The V8 Utes Series’ mooted ‘Ute of The Future’ could make its first public appearance in 12 months time ahead of a year-long testing program and 2015 introduction.
Like its V8 Supercars big brother, the category is responding to the changing nature of the Australian automotive marketplace by embarking on a new technical direction which will see more traditional, foreign-built utes replace their Australian sedan-based counterparts.
The existing pair of manufacturers, Ford and Holden, and their Ranger and Colordao models respectively, could be joined by other marques such as Nissan with its Navara, and Toyota with its Hilux.
Category administrator Craig Denyer says that plans are ongoing, and he hopes that at least two prototypes will make their first public appearance at the final event of the 2013 season at Sydney Olympic Park.
“If you look at the market relevance of the SUV today, there’s one in three sold,” Denyer told Speedcafe.com.
“The fact that the existing Ute market has fallen away in the last two or three years, and the market has changed, and the relevance of Ford and Holden today are significantly less than when we started the series 12 years ago, means that the category needs to evolve.

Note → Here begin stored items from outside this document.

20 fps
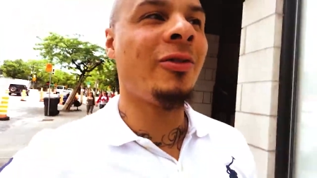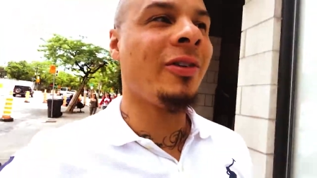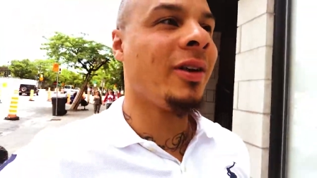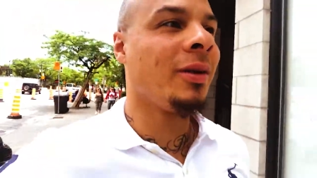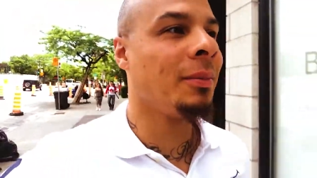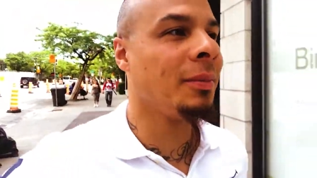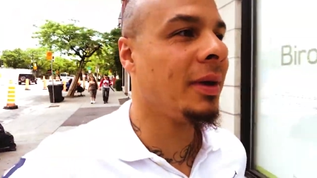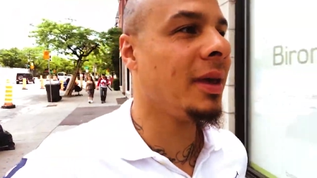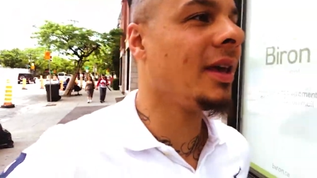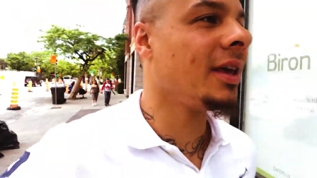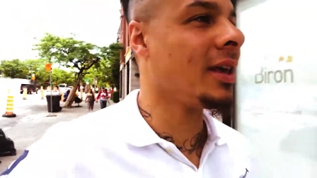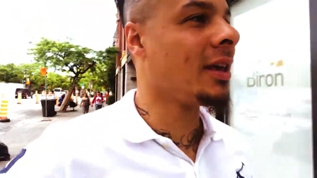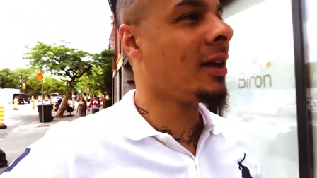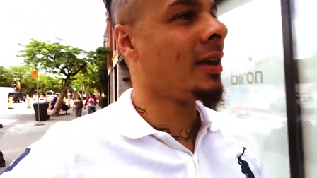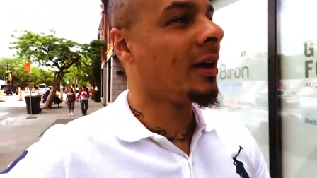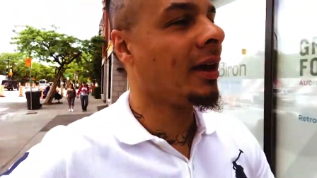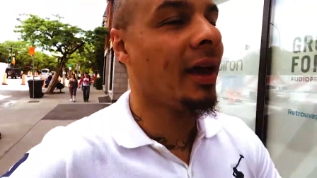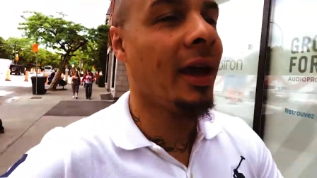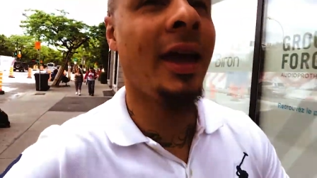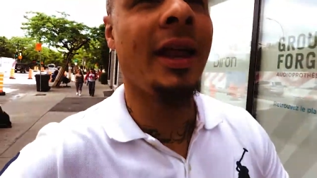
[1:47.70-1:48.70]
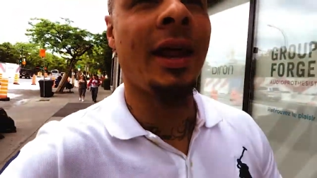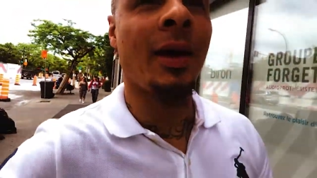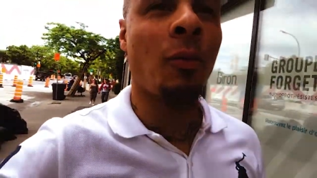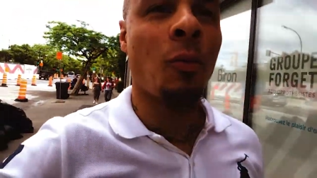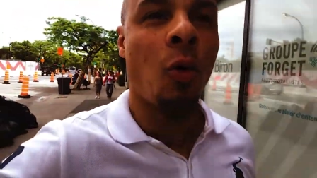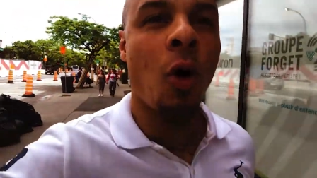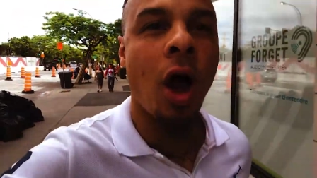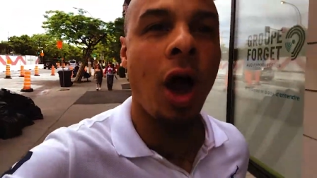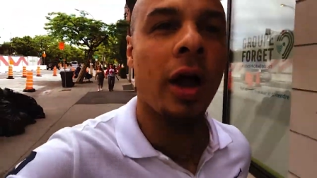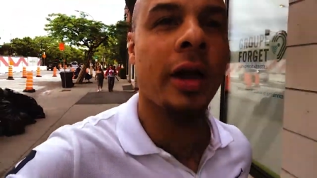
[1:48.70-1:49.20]
filming and
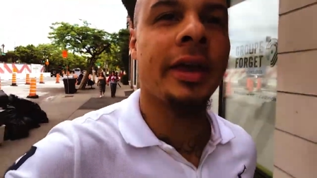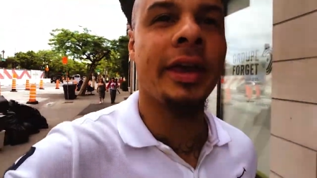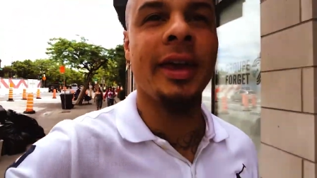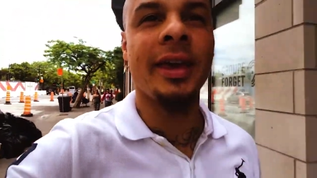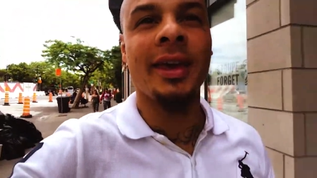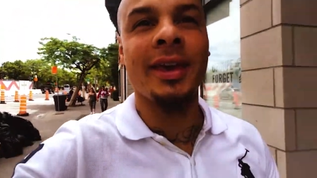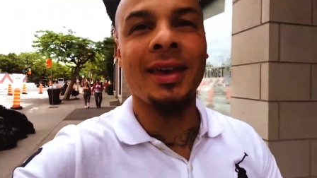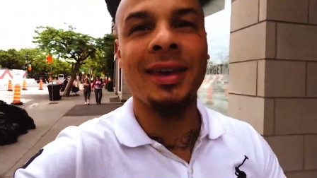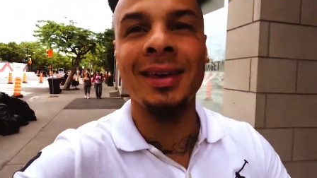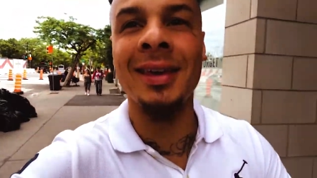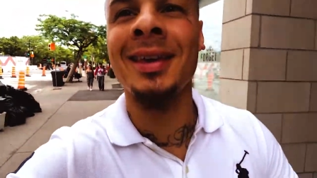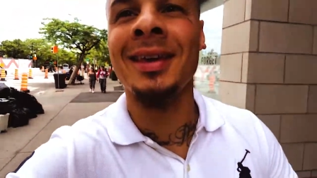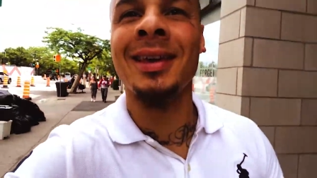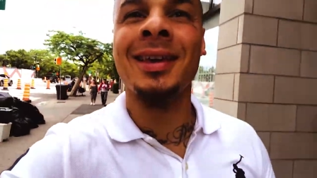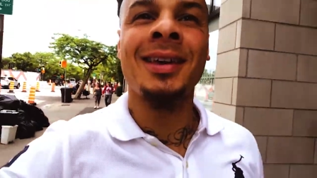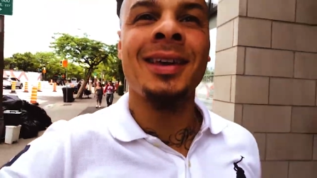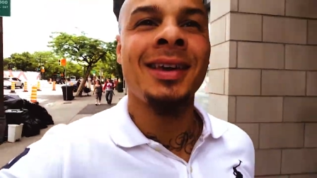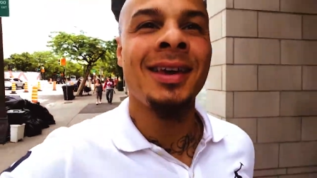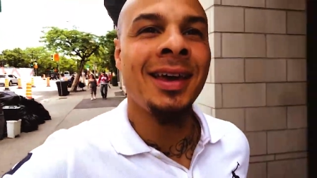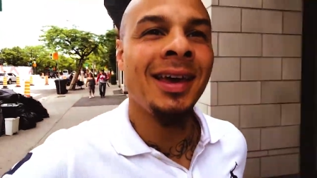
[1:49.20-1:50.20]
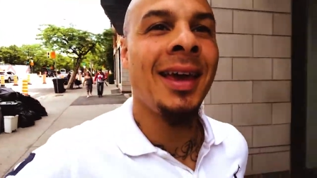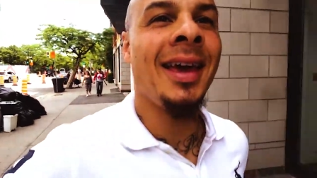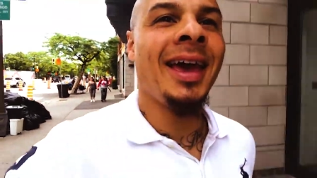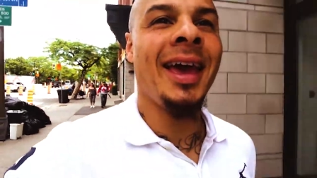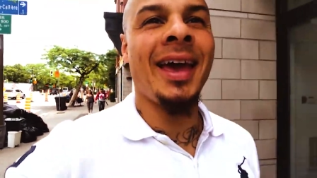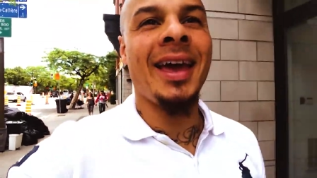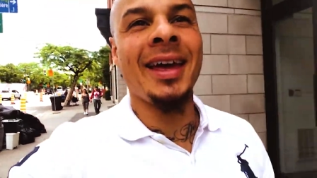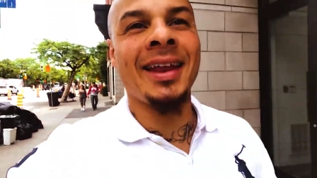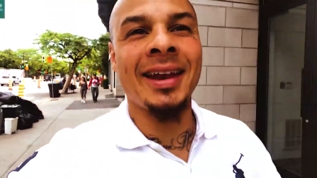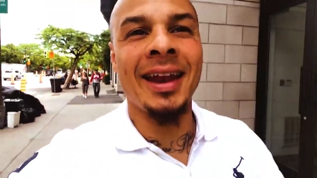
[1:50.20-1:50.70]
I'm walking,
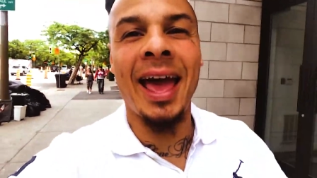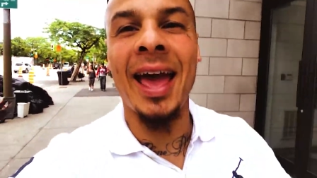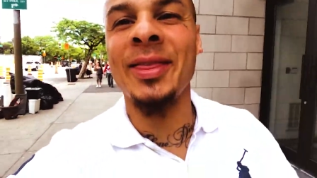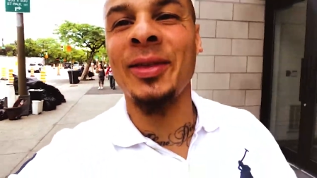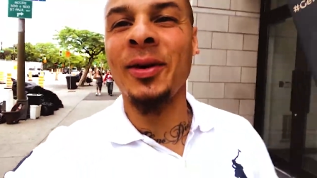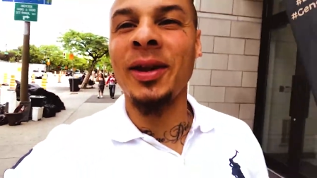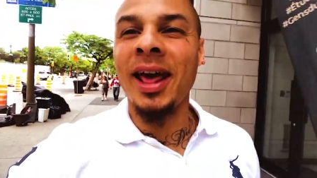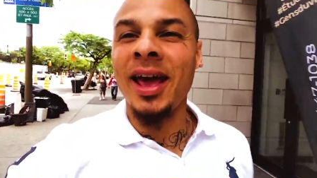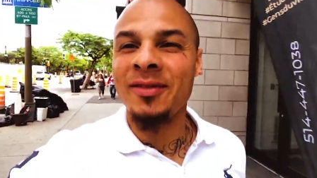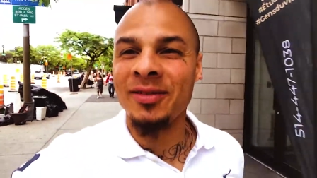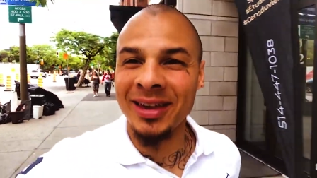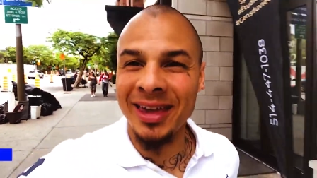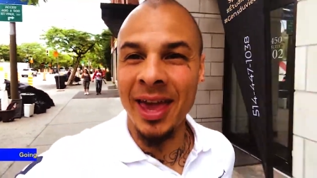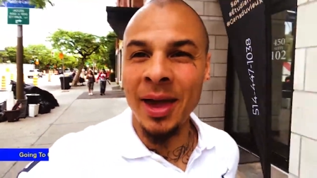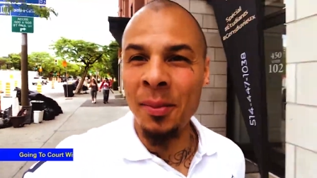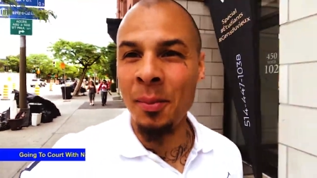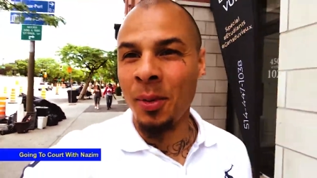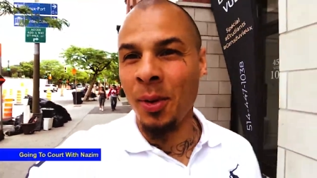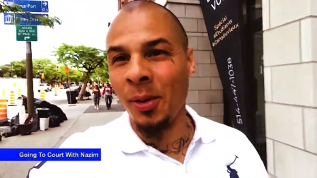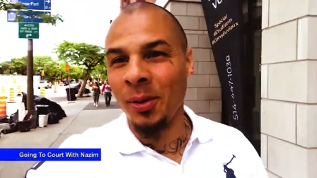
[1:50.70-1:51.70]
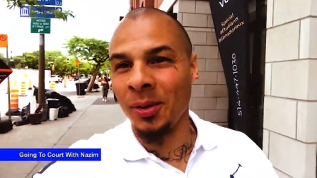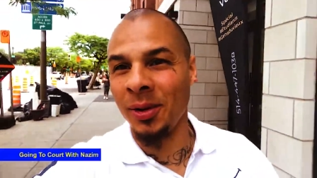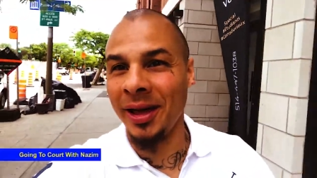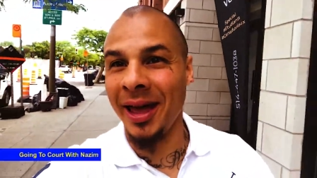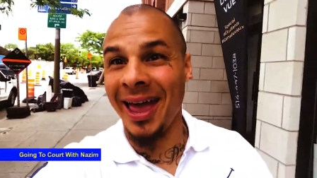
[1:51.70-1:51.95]
and I don't have a gimbal,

“It needs to be relevant to the fan base moving forward, and I think we’re being driven down that path. We’re also being encouraged by a number of manufacturers to go down that path, including Ford and Holden.
“Our plan, at this stage, is to have two prototypes ready for the end of 2013, which will give us a full year to conduct extensive testing ahead of a 2015 race debut.”

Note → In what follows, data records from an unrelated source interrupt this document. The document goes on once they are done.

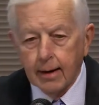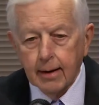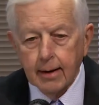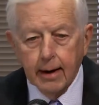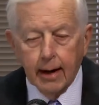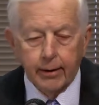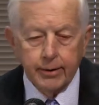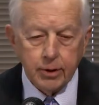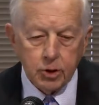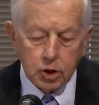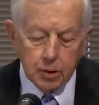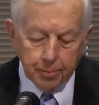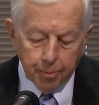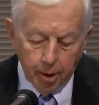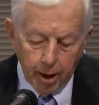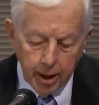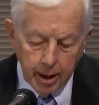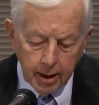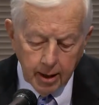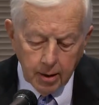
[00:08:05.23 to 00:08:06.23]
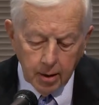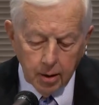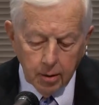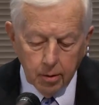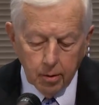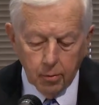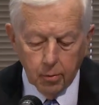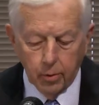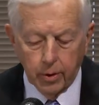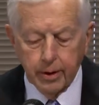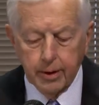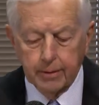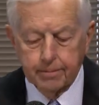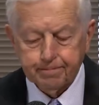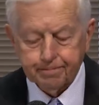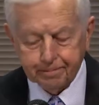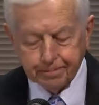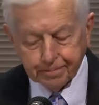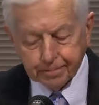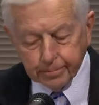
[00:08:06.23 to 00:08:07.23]
Now, in the spring, we
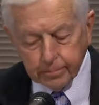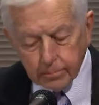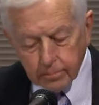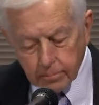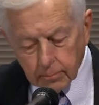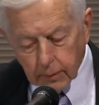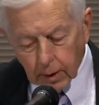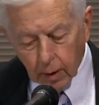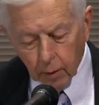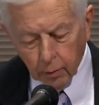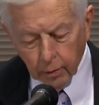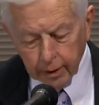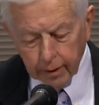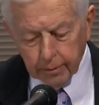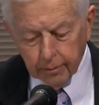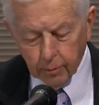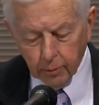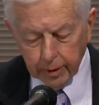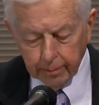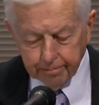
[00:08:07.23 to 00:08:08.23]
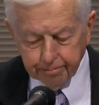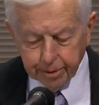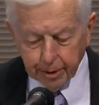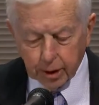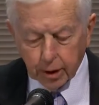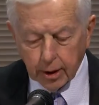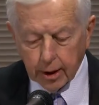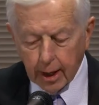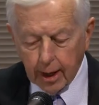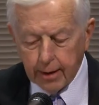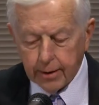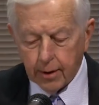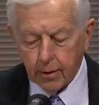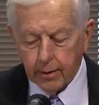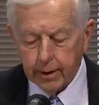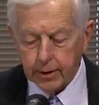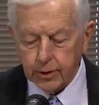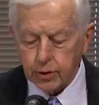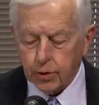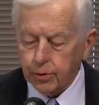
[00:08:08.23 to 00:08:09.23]
put
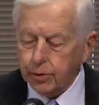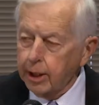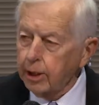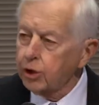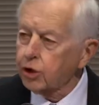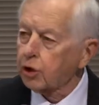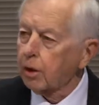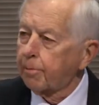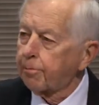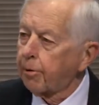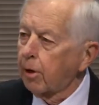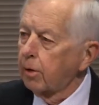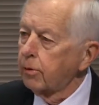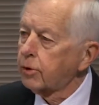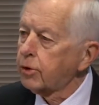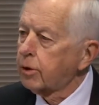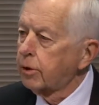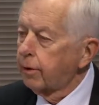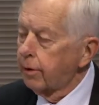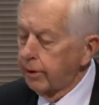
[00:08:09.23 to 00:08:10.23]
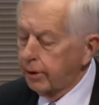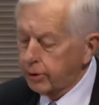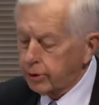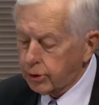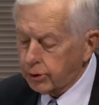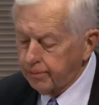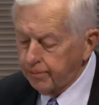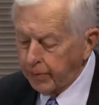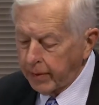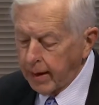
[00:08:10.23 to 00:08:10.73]
together a strategic approach to this.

Denyer first discussed the category’s technical future in the second half of last year, and the new generation utes will have been in the planning for a considerable period.
“We started the process back in 2010, so by the time I guess we get to the point where we start racing them, it’s been a five-year planning process,” he said.

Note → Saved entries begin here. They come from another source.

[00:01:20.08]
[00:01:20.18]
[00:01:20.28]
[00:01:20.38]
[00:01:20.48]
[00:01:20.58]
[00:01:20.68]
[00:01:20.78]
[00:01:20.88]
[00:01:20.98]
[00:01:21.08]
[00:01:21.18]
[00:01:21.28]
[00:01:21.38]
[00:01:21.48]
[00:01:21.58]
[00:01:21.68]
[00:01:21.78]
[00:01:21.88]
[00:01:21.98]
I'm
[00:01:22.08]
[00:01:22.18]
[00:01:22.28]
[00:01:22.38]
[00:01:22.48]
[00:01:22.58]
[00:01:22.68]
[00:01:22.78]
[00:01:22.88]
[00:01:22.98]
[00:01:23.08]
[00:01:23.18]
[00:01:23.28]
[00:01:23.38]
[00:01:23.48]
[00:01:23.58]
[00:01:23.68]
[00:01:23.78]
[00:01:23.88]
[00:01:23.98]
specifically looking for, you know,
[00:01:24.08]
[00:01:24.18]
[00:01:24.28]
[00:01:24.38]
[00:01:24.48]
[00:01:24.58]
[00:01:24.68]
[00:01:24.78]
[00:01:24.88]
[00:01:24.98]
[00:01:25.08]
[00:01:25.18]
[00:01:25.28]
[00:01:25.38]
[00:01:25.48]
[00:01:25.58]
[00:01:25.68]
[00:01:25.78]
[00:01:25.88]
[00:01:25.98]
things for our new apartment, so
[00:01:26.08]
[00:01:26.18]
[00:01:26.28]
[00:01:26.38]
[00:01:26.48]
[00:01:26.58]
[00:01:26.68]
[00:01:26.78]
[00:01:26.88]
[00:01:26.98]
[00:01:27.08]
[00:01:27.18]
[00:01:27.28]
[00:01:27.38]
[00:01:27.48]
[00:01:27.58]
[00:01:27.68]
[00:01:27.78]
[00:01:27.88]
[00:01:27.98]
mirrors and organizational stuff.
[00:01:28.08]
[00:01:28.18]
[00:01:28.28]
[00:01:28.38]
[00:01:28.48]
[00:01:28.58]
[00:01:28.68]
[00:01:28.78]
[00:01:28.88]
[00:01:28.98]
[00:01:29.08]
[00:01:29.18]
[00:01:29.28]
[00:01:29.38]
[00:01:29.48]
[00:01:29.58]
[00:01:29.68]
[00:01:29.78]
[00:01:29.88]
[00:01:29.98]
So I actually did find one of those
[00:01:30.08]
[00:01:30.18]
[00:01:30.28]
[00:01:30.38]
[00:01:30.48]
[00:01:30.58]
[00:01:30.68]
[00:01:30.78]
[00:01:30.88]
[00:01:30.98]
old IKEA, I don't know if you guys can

“All of our competitors are across what the plans are, and we always said that we’re going to take it step-by-step.
“The key thing is to not lose what the category’s built up in 10 years of very, very good competition, and more importantly, in terms of the cost to the competitor to stay in the current pool of what it costs to compete on a yearly basis.”
While the changes are significant, the category will retain its heavily production-based orientation. The current incarnation of utes utilise modified production engines, with a limited number of high-performance components substituted for the stock parts.
“We want to stay production-based in terms of the engine, probably the transmission, probably the drivetrain,” said Denyer.
“They’ll look like the production version of whatever car, whether it’s a Ranger, Colorado, Hilux, Nissan Navara, or any of the others.
“They’ll certainly have relevance in terms of the production market, but where we can we’d certainly like to carry over as many of the production components as we can, so long as it’s cost-effective for the competitor.”
The FG Falcon’s full introduction to the category this year had been delayed due to issues in sourcing a suitable V8 engine, after Ford discontinued the XR8 model.
The 2013 Auto One V8 Ute Series commences at Adelaide on February 28 to March 3.